Small steps taken by each person, like bringing their own fabric reusable bags to the grocery store or the use of a reusable water bottle, can drastically impact the packaging waste that gets into the world’s oceans. When I would go to the grocery store without reusable bags, I would come home with 15-20 bags of items, and this was on a weekly basis. So now, lets take an average of 17 plastic bags from getting groceries every week, times 56 weeks. That leaves me with about 952 plastic bags from the store a year, just for grocery shopping, for my one household of three people. That to me is a lot of plastic bags, and that is not even considering the bags that come from other shopping, takeout, and everything else that we use plastic bags for. Since I started taking my own reusable bags to the store, for groceries alone, the plastic bag hamper in my pantry has diminished, which is more than okay with me.

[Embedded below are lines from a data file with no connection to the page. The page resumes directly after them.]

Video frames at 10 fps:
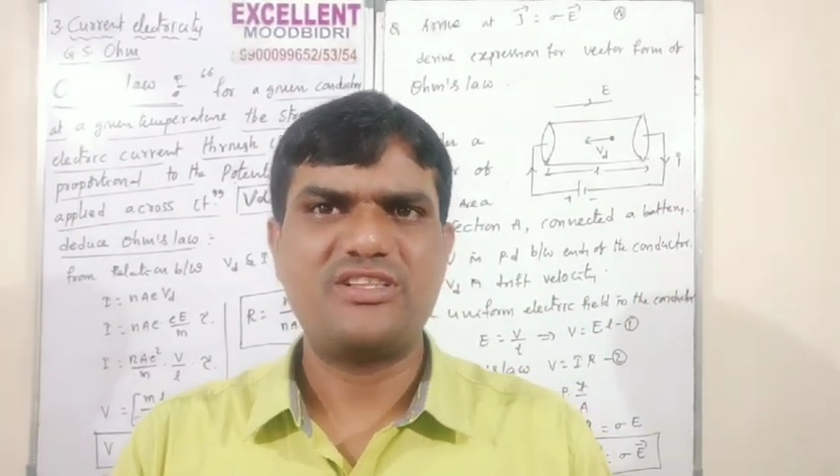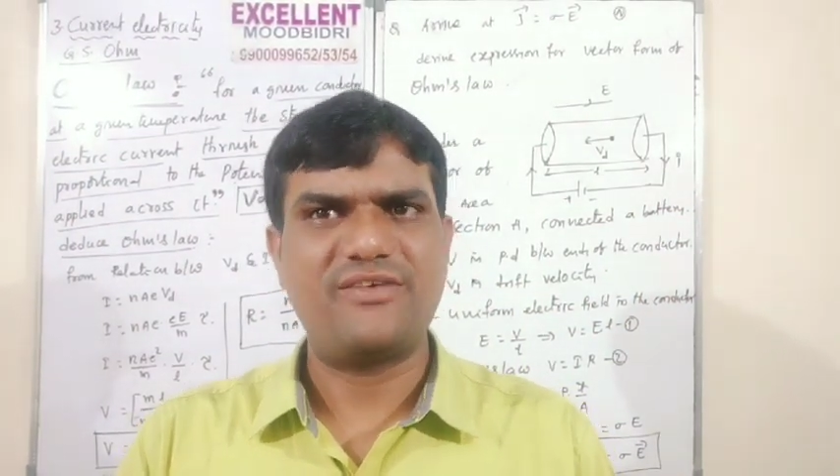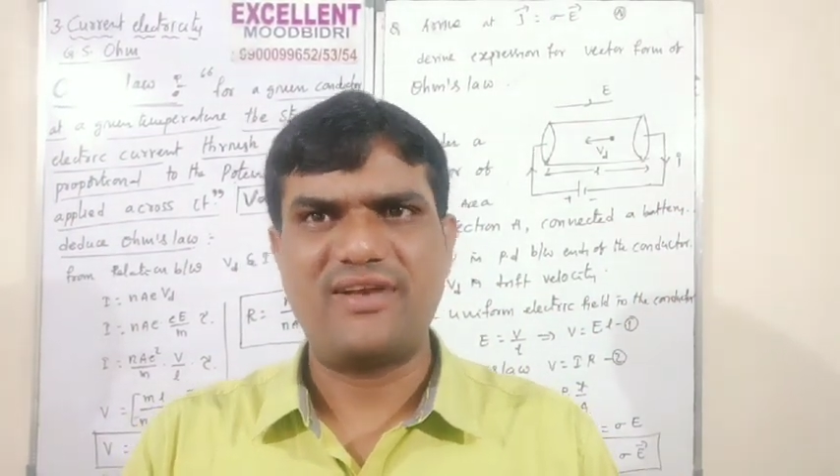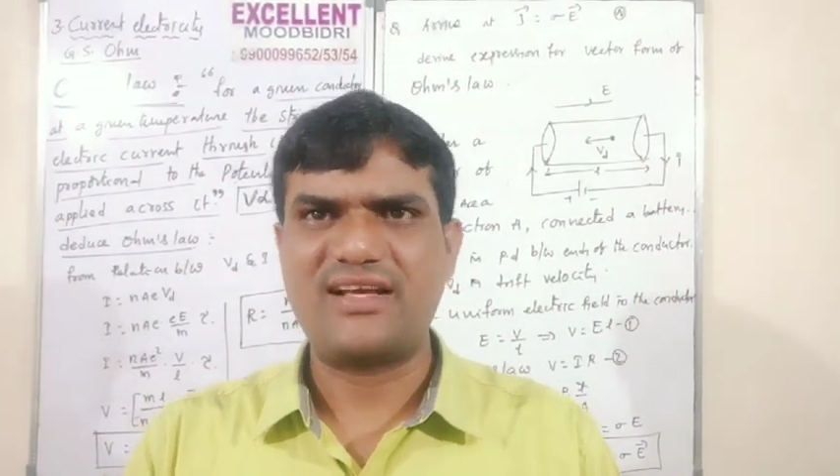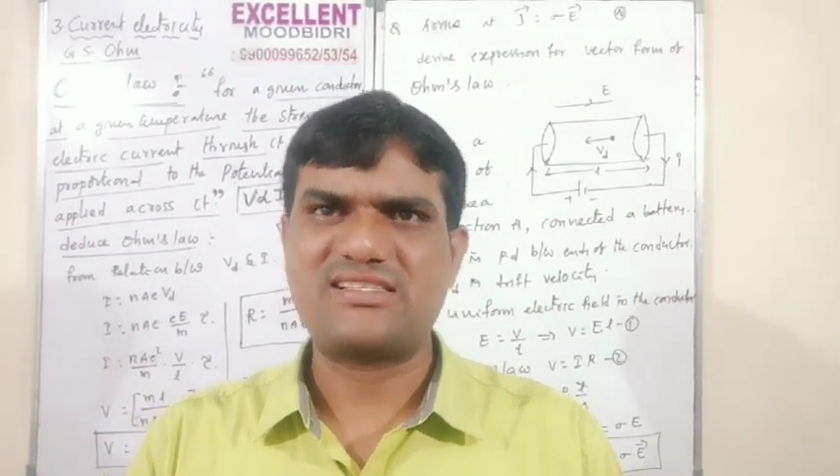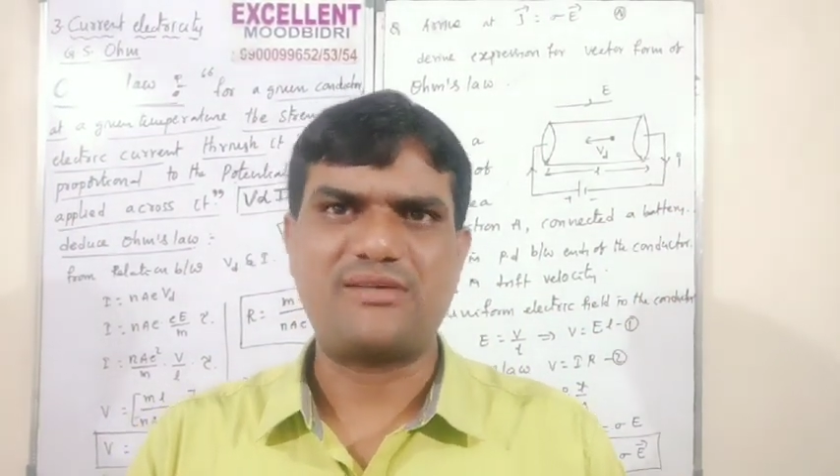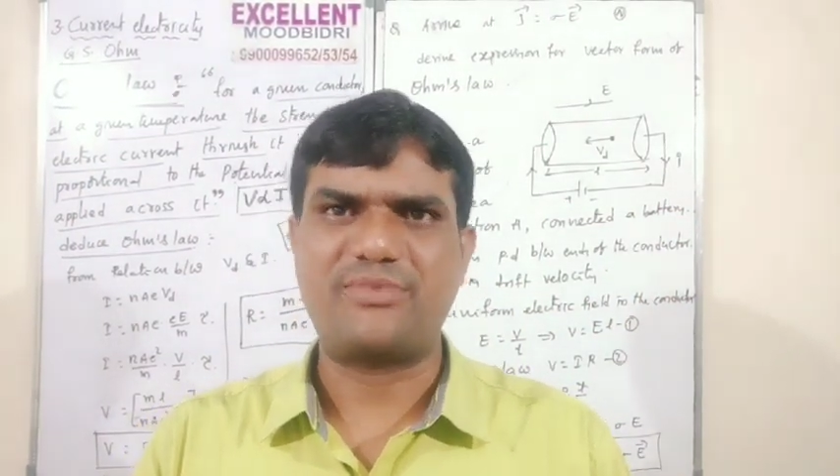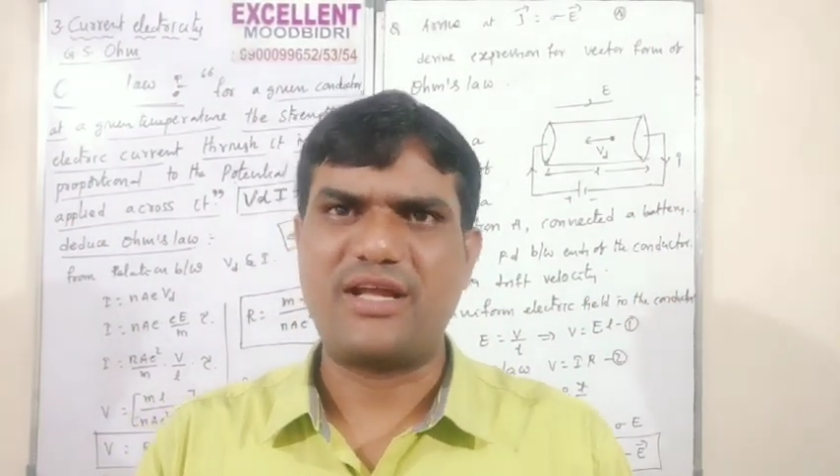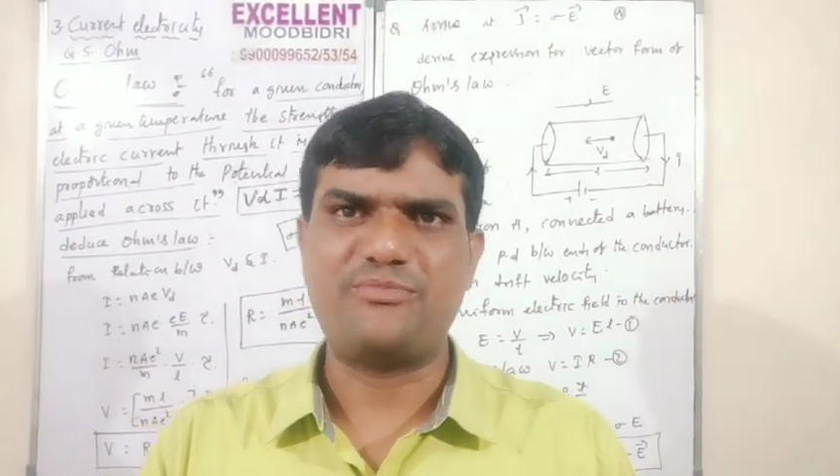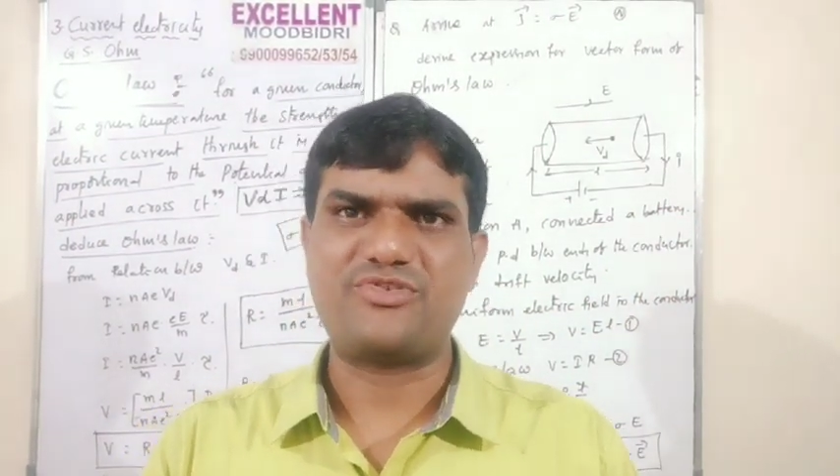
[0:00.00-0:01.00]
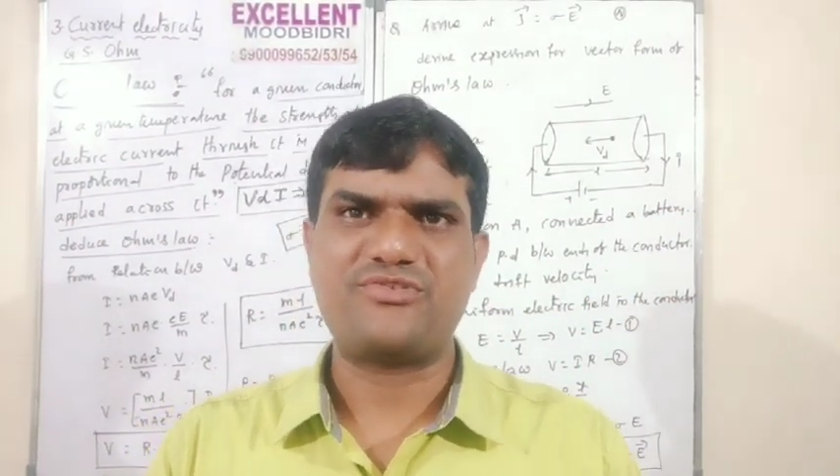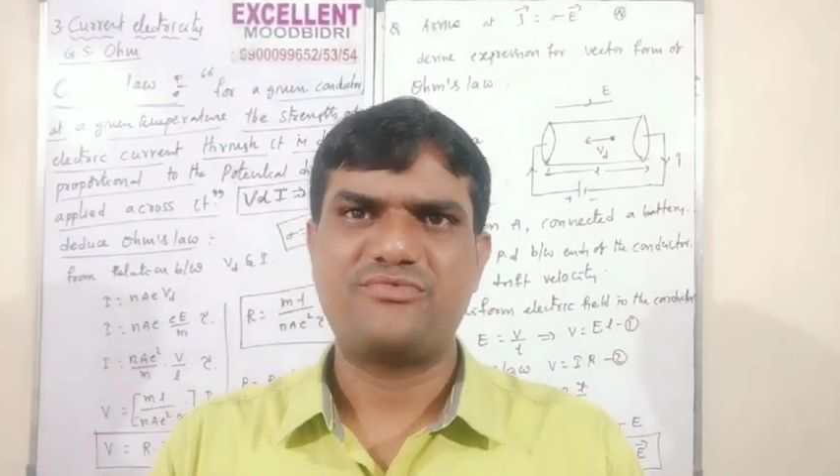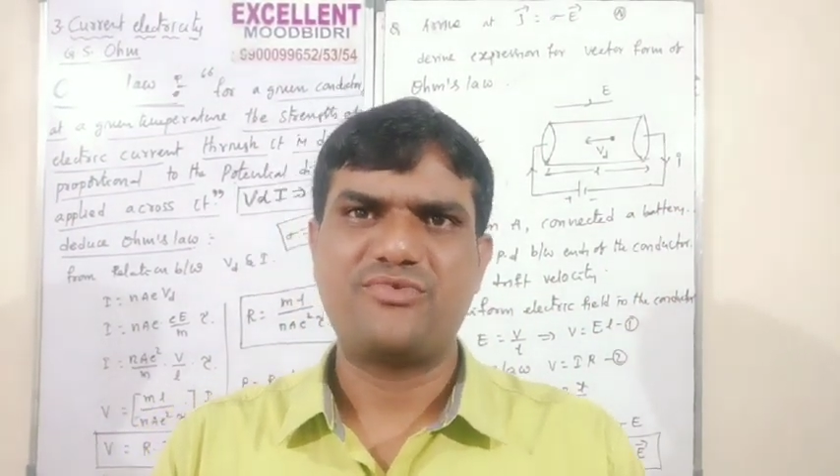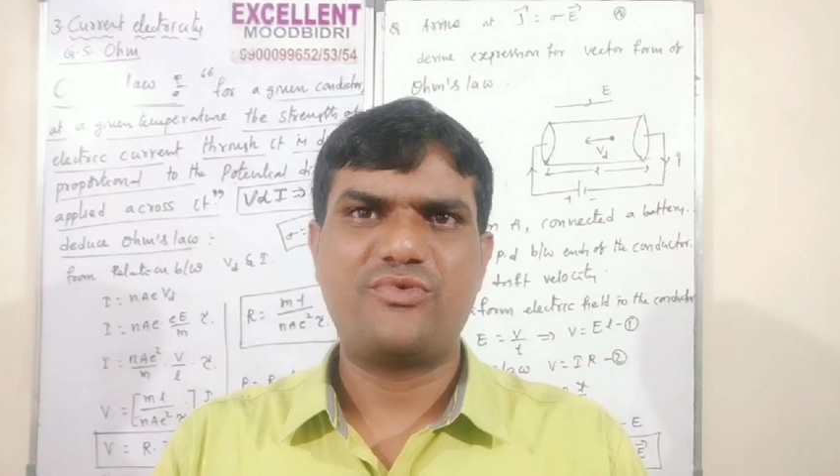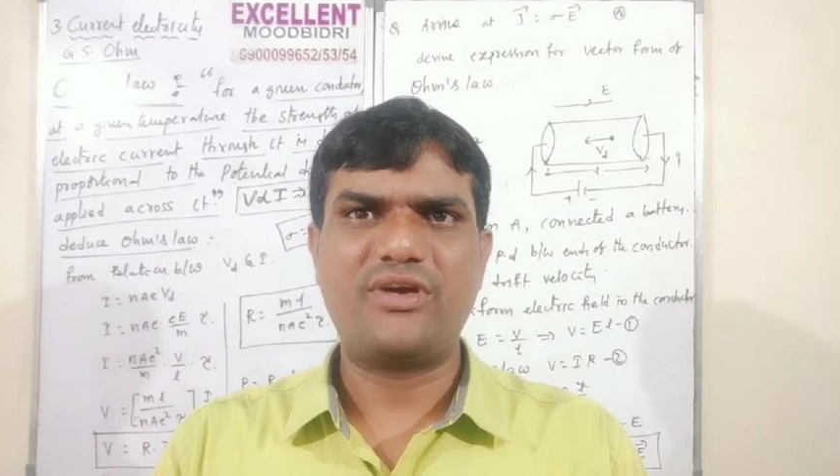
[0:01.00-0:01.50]
they will ask sometimes.
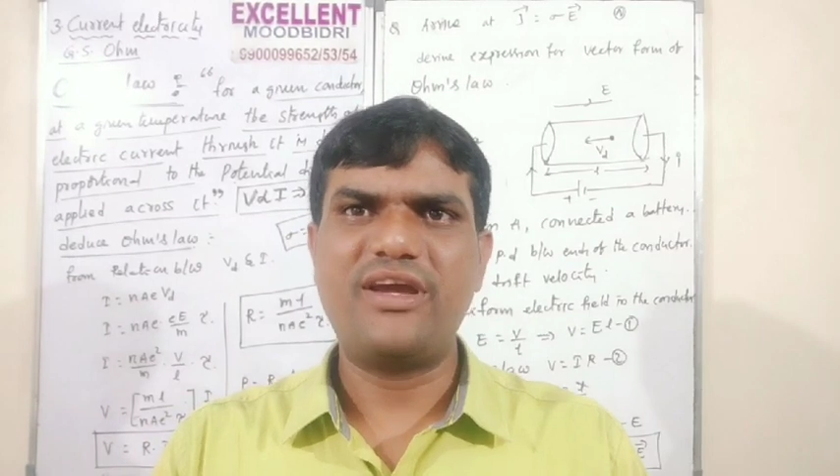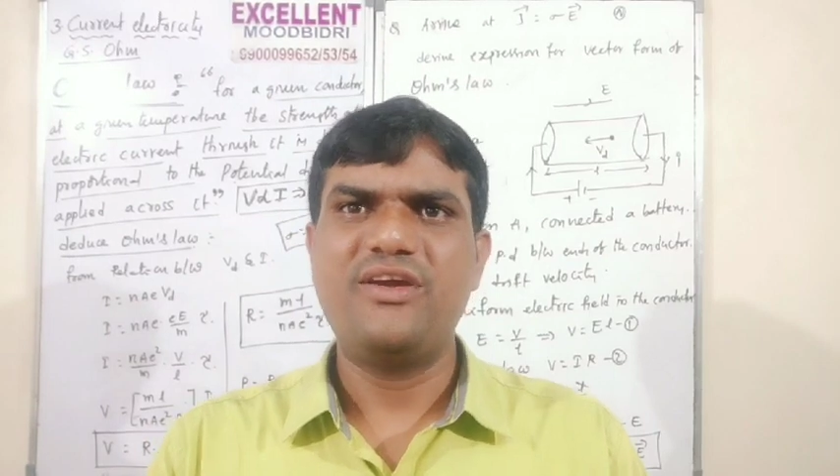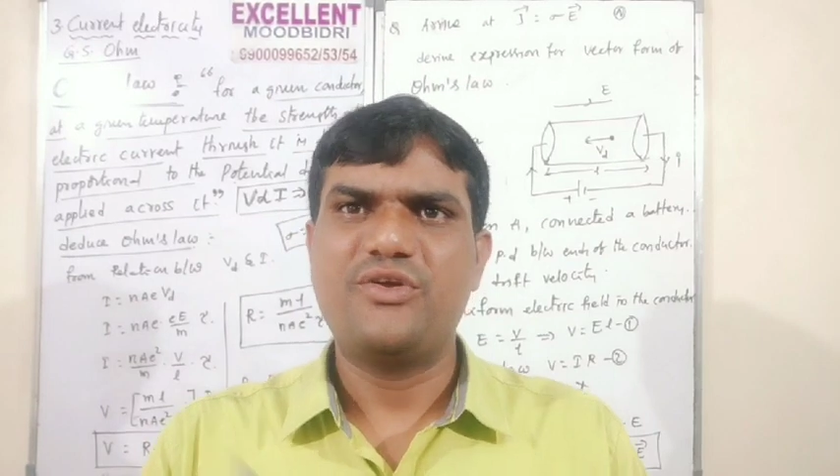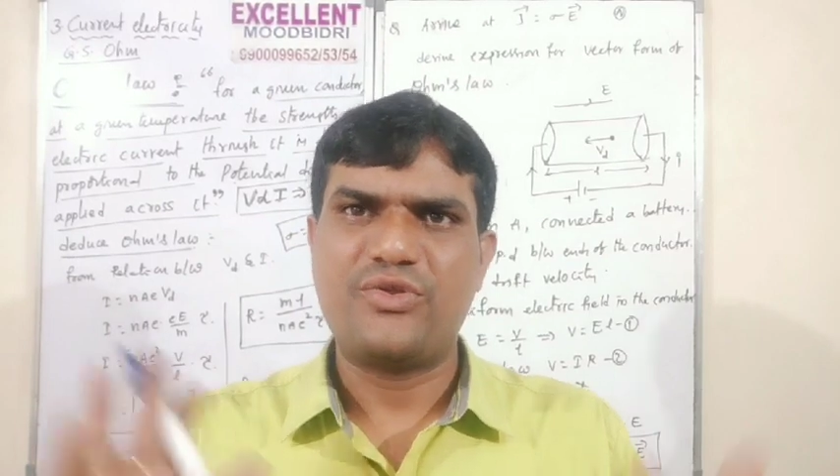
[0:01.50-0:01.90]
Okay.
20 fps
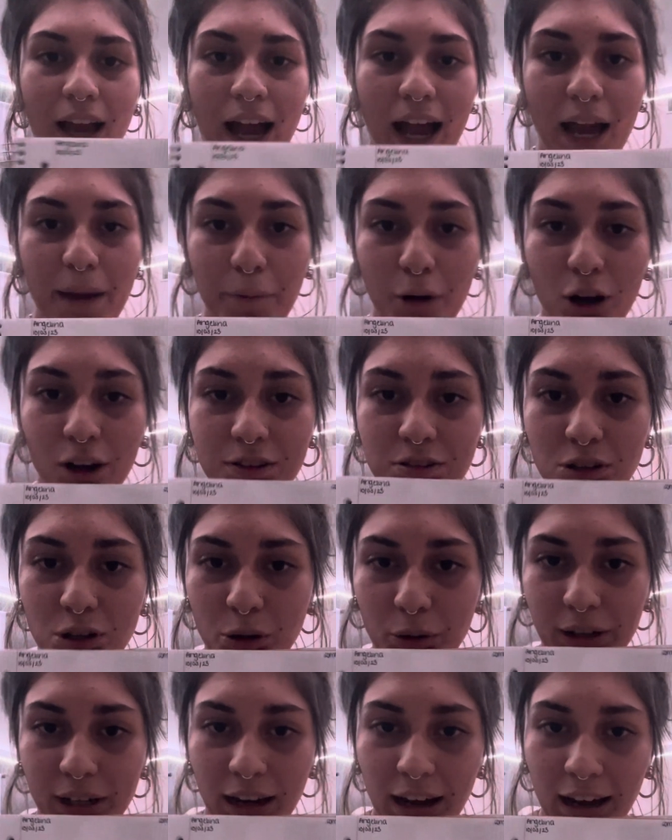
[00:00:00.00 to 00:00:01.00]
I'm also
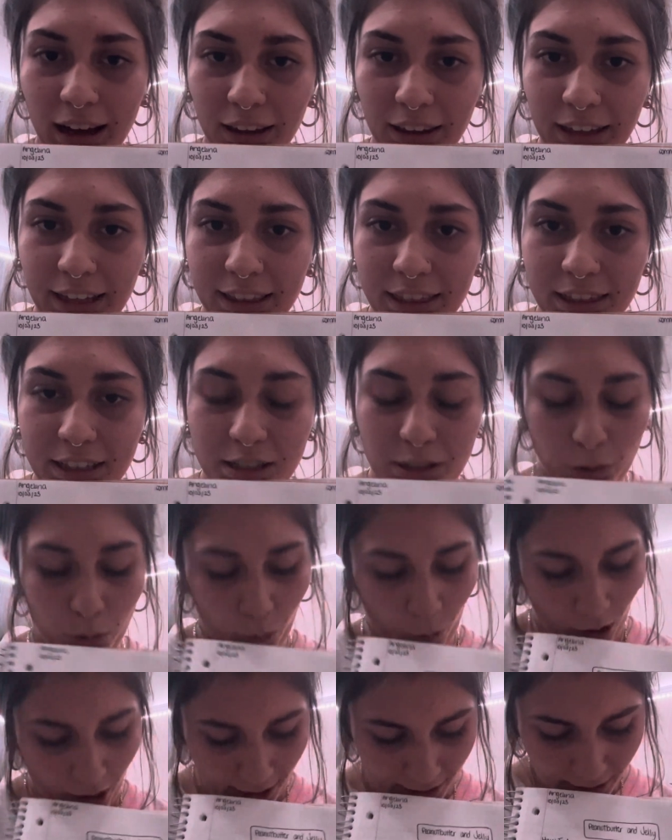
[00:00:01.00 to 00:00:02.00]
going to highlight this
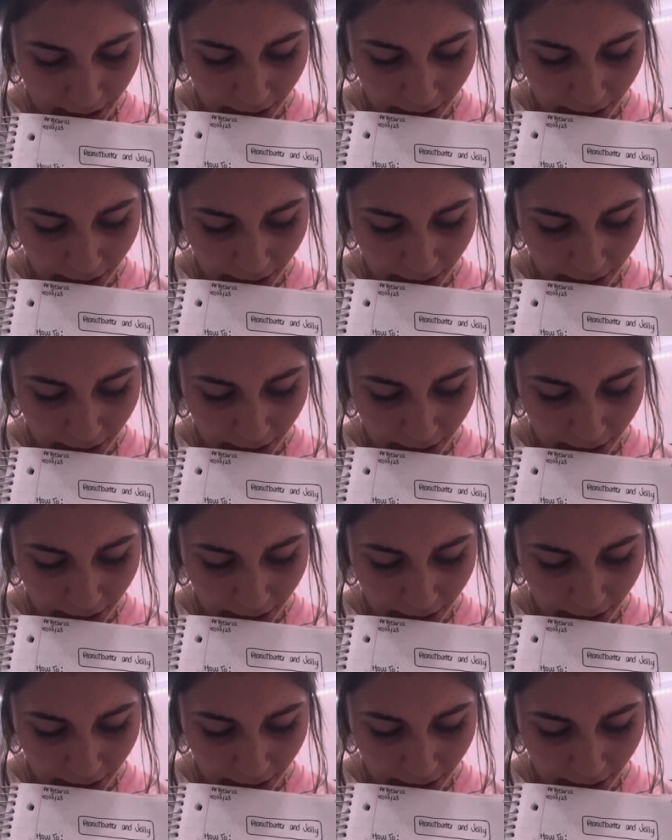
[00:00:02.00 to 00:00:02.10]
one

As a community, we can all come together to practice cleanups along our roadsides and streams and rivers. With all the pollution that occurs, the amount of trash that accumulates alongside highways and interstates is astounding. I know this because in my 14 years as a 4-H member, our club would clean an adopted part of a local highway’s ditches twice a year for trash that people had thrown out their windows or had been blown away. In the state of Wisconsin, where I am from, travelers will see adopt-a-highway signs along all major roadways, with specific organizations claiming a small stretch as their own to take care of. If this would be promoted in all the states in the country, and other parts of the world, the amount of trash that leads to waterways would be greatly reduced.

Some might ask how cleaning trash along roadways contributes to the amount of packaging waste in the world’s oceans, and the logical answer is that trash carried along drainage ditches leads to waterways and rivers, which flow into the ocean. According to study.com, there is about 250,000 waterways in the Unites States alone, many that connect to the major rivers such as the Mississippi and the Missouri that drain into the ocean. Globally, there are many more waterways and rivers that lead to all of the oceans of our great planet, and we as individuals and communities are the ones that can stop the packaging waste buildup that endangers water quality and marine life, even if its one plastic grocery bag at a time.